Tuesday, February 23, 2021

I'm ok because I have to be....

 

I'm ok because I have to be, NOT because I am. 

I was standing in the kitchen then this. It made me want to cry, Scream even. I am tired of fighting. I am tired of the pretending and smiling and feeling like there is something terribly inherently wrong with me. But yet, that is exactly what I do. I smile, I get up every single day and do all that is expected. I keep going keep fighting because that is all I have ever done. I am glad that I fight, I am also tired.

This is the place that I am in. I don't know how to get out of this stuck place. I feel weak, and sad.  I feel discouraged , irrelevant and helpless.  I can't see the other side of whatever this is.  I feel worthless in a way and that is a feeing that I have struggled and fought with my entire life.  I am questioned as a parent and someone that said they were here as a support for me is everything but. My decision as a single parent is questioned and I get the shoulder shrug, not the disrespectful, rude almost 17 year old and I do not understand that.  I will never understand really.  

I am ok because I have to be and I am trying really hard for everyone to believe just that. Inside I am screaming and so angry that I am even beyond tears.  I would like to understand this alone feeling. I had people reach out and make sure I was ok during that crazy artic blast I had people reach out, offer their warm homes, their fireplaces, even their showers;  those things were so extremely kind and yet this feeling of aloneness is extreme.  In this world its me, and I don't know how to do things different.  It's always been just me from the time I was 5, and today at almost 46 that is what I know and I don't want it to be like that anymore.  I need people , how awful is that.  That is a feeling that feels disgusting to me. I want and need people and that scares the shit our of me.

It was a beautiful day outside , So I had Mariska get my book and we were going to sit out back and enjoy this almost 80 degree weather.  Then Vincent comes out, and is just negative.  Then my mother comes out. I just needed some time to be me, to be with nature, to feel the breeze and look at the trees.  I need that and I don't get it in my own house. 

Vincent argued all night no matter what.  He was defiant and obnoxious.  Even walked out of the house is one night a week to stay home too much to ask for ?  He doesn't care, I don't know what to do and there is no support for my choices and decisions. I looked at him tonight and I saw Charles and it scared the life out of me.  His build his muscles, how he was standing his lack of respect, and not hearing me.  That is my son that I love more than anything and I literally don't have a clue what to do those feelings.  His chest, his muscles, oh my heart.  NO one should ever have to deal with things like this. Unimaginable.

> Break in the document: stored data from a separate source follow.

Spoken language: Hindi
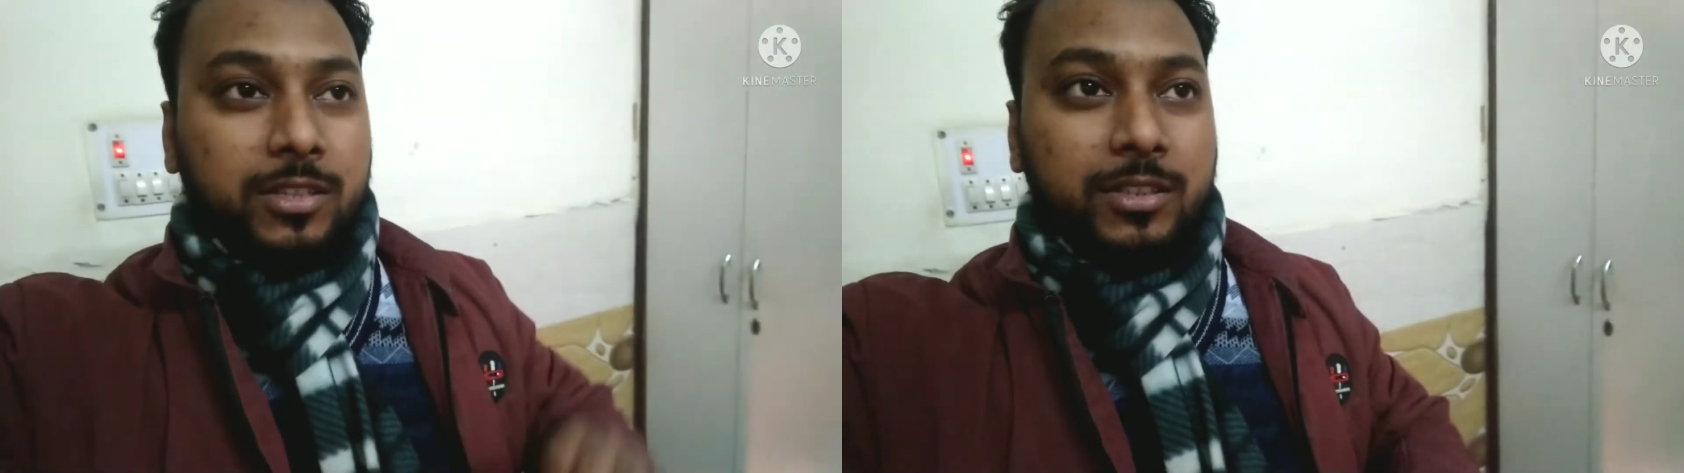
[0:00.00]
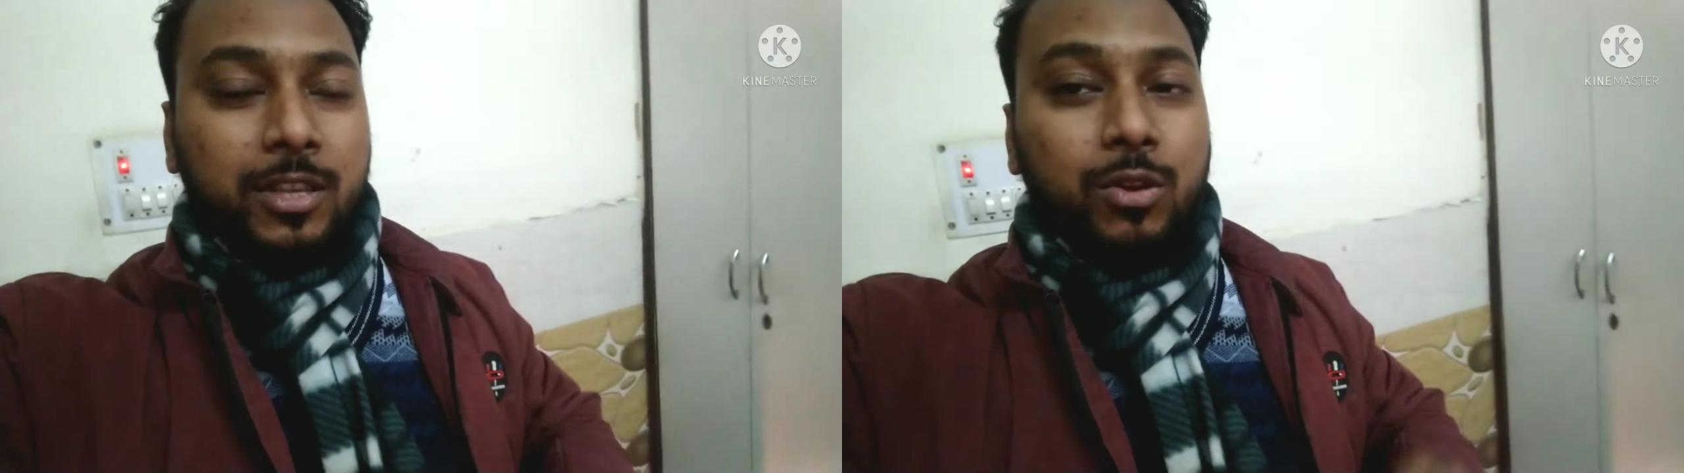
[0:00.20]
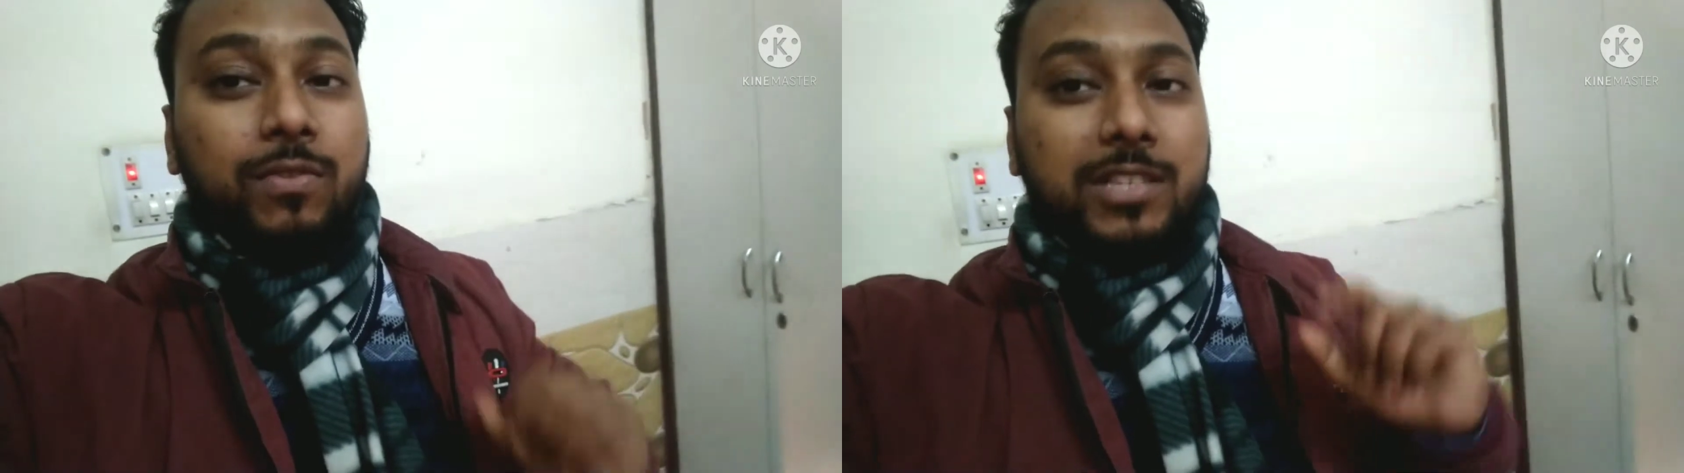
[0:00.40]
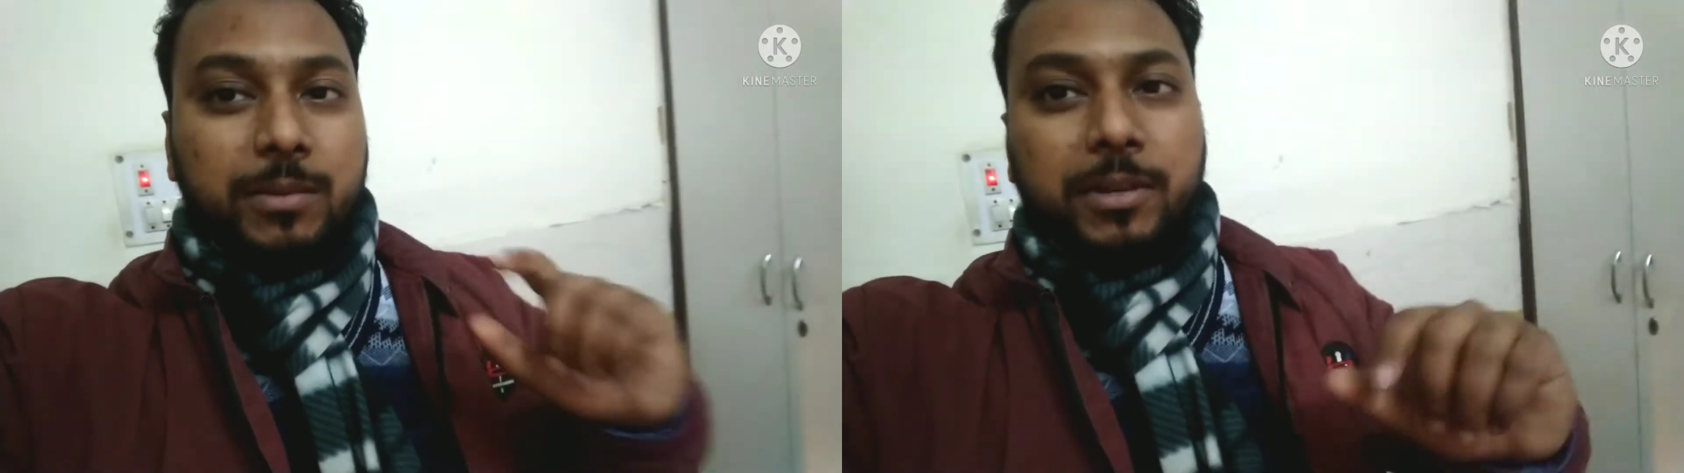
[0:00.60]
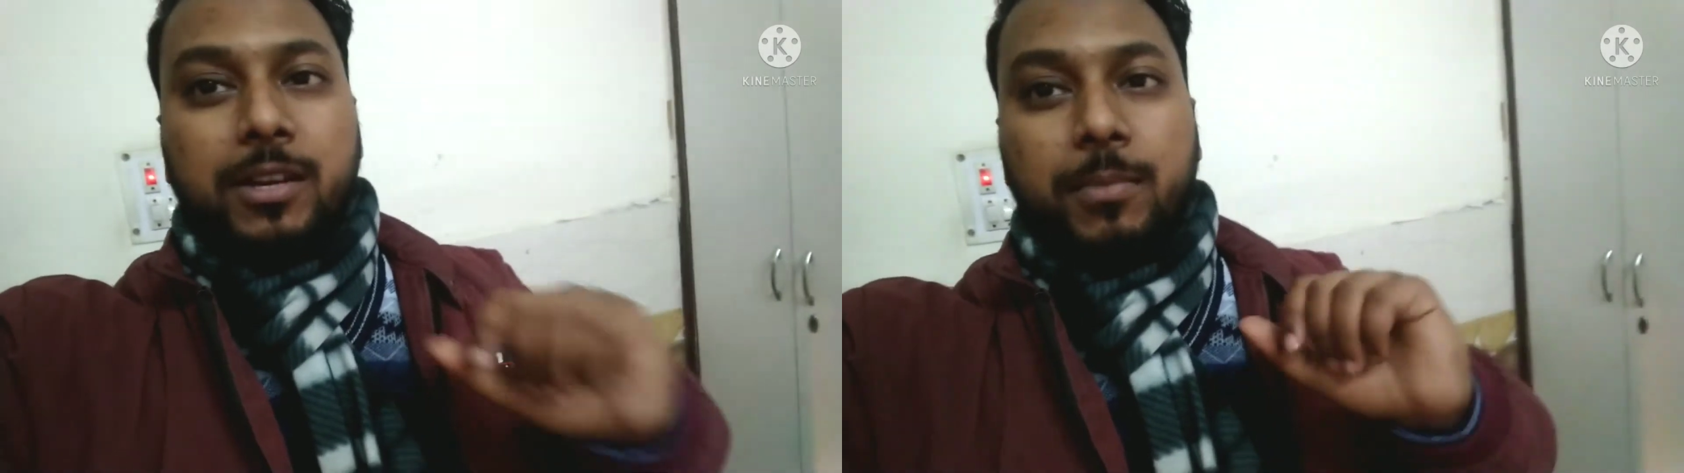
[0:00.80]
सकते और
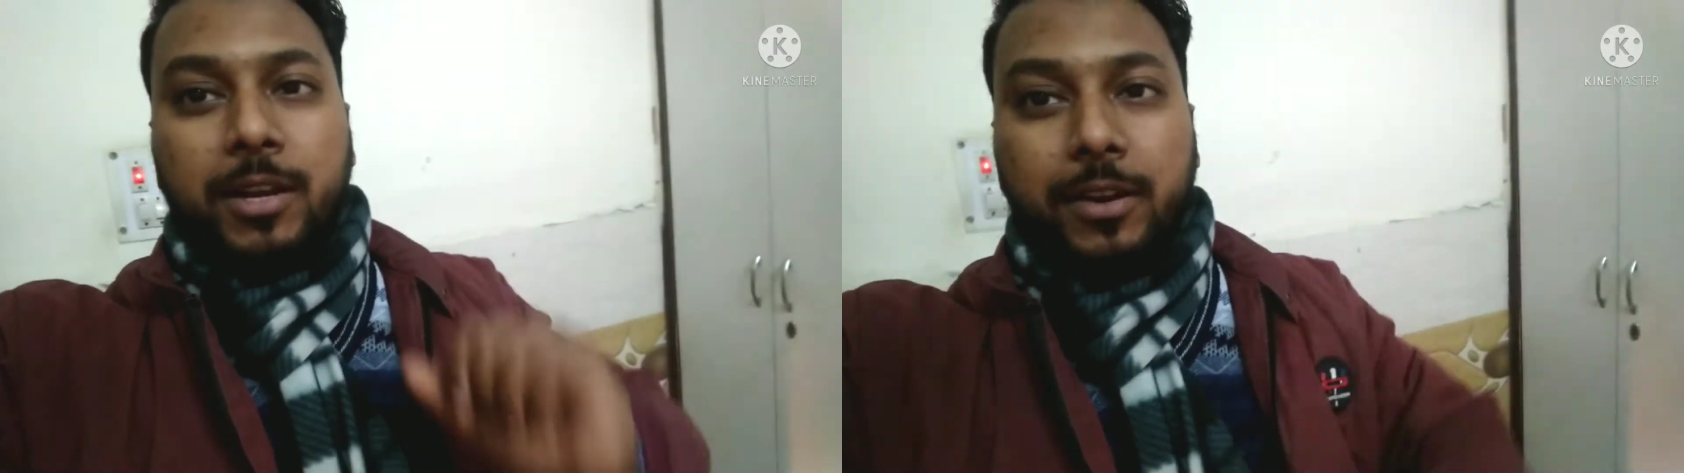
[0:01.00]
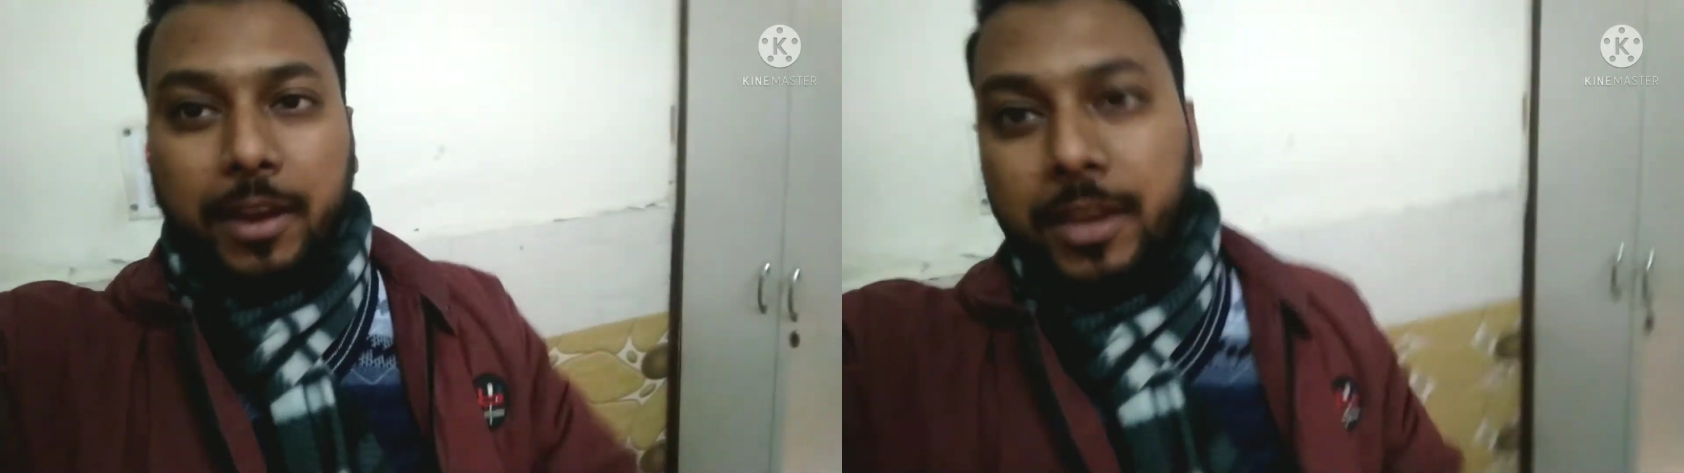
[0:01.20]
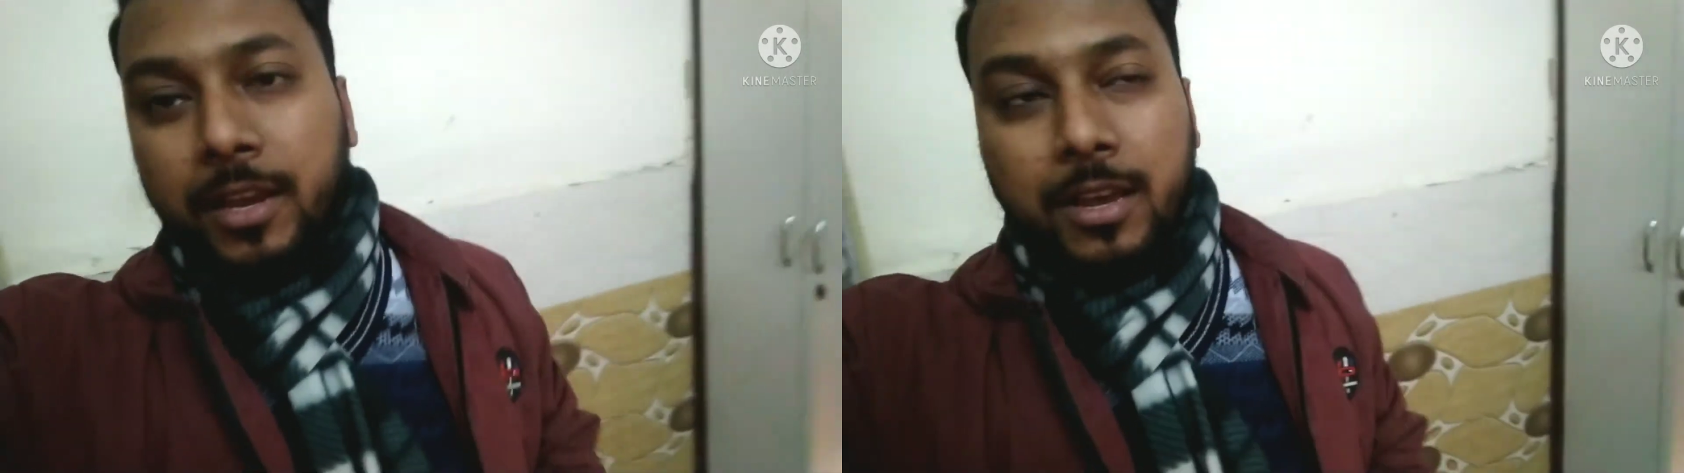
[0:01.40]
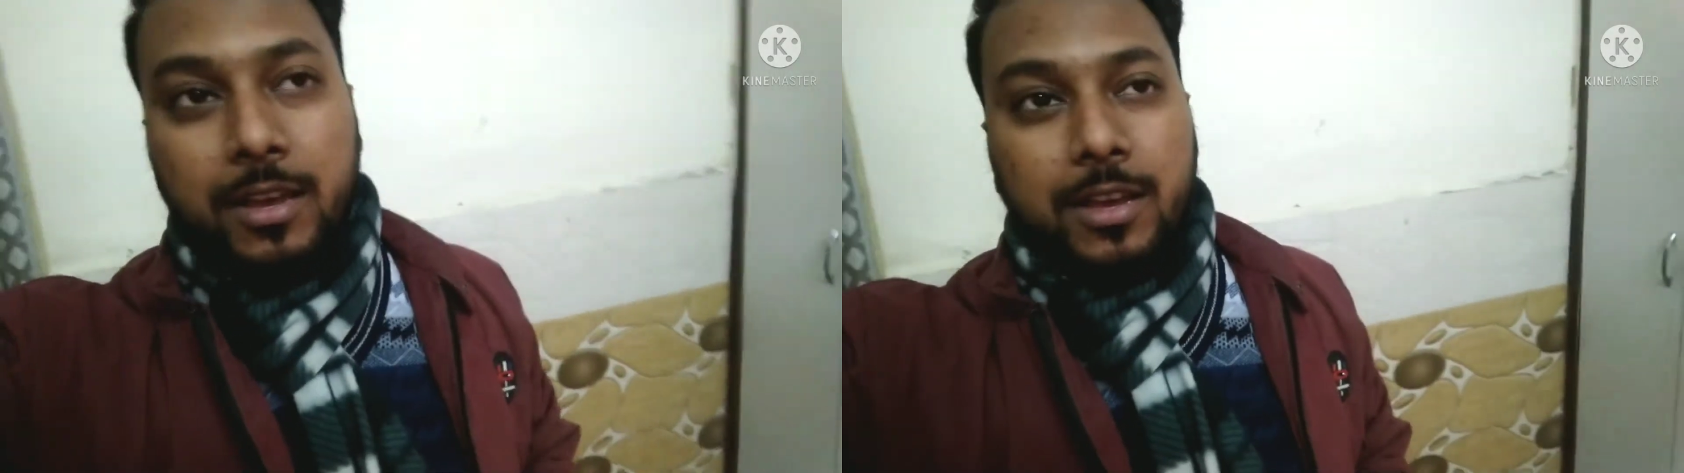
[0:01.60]
वैसे भी कल मेरी ट्रेनिंग है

I am in a place that I am not going to do things different to make others happy.  I need to be me.  I need to have my things in their place. I need to have things tidy and neat.  I need , see there is it again....I need..... I need .......my only thought what a needy Bitch. That hurts my heart.  I need so much right now and it feels very far away.  Even the last few weeks I find myself not wanting to come home, to my beautiful home and that is a place that no one should be in. 

I am more than trying to smile to be happy to be ok because that is what is expected.  I promise you I am so not fine and I can't even tell you all the ways that I am not.